Please retype every entry as written, and keep the pictures out.

┏━━

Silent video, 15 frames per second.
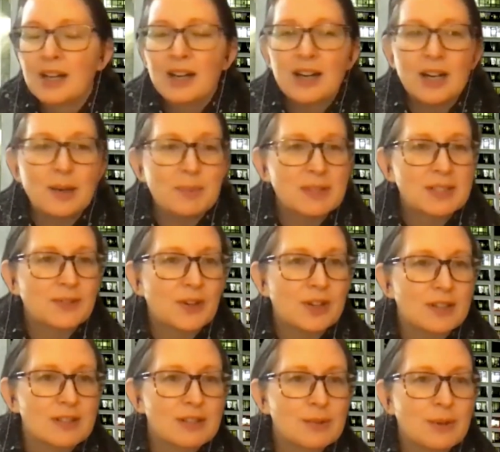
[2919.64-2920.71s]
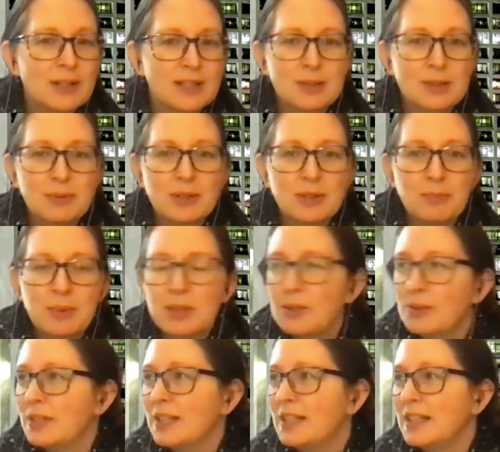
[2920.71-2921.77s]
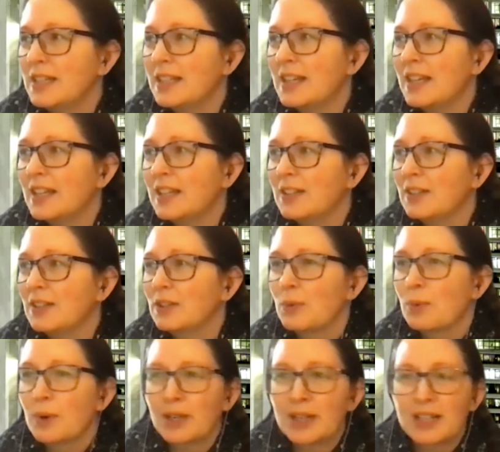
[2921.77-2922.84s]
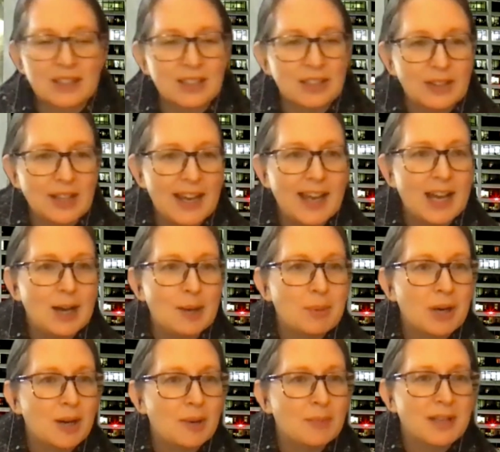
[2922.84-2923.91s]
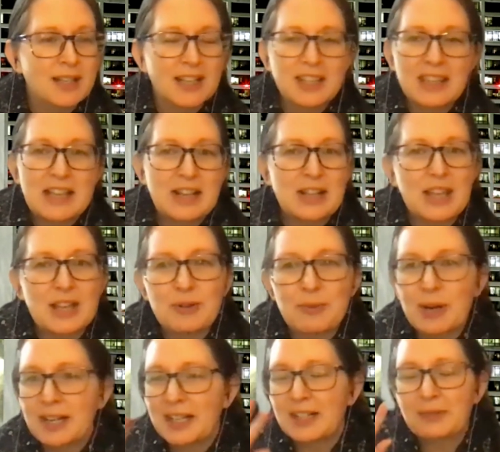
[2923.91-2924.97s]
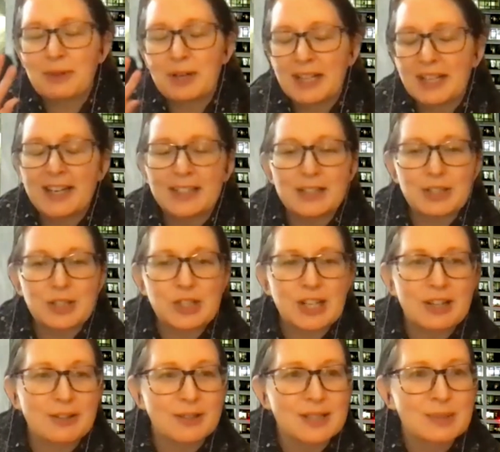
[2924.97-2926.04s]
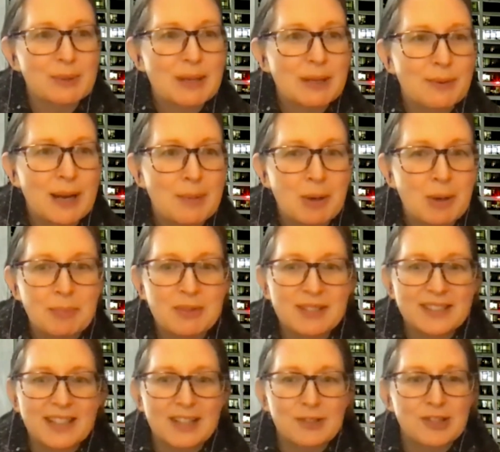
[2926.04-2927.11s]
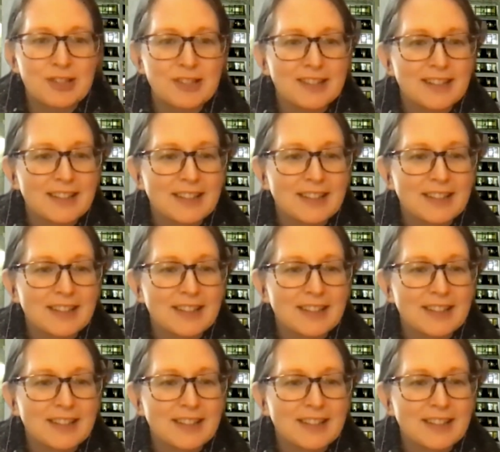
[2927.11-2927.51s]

as far as quantum computing and the work at the lab? Anything that you want to kind of share as we wrap up the session?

┗━━

### PROBLEM SOLUTION
Silent video, 15 frames per second.
[2919.64-2920.71s]
[2920.71-2921.77s]
[2921.77-2922.84s]
[2922.84-2923.91s]
[2923.91-2924.97s]
[2924.97-2926.04s]
[2926.04-2927.11s]
[2927.11-2927.51s]

as far as quantum computing and the work at the lab? Anything that you want to kind of share as we wrap up the session?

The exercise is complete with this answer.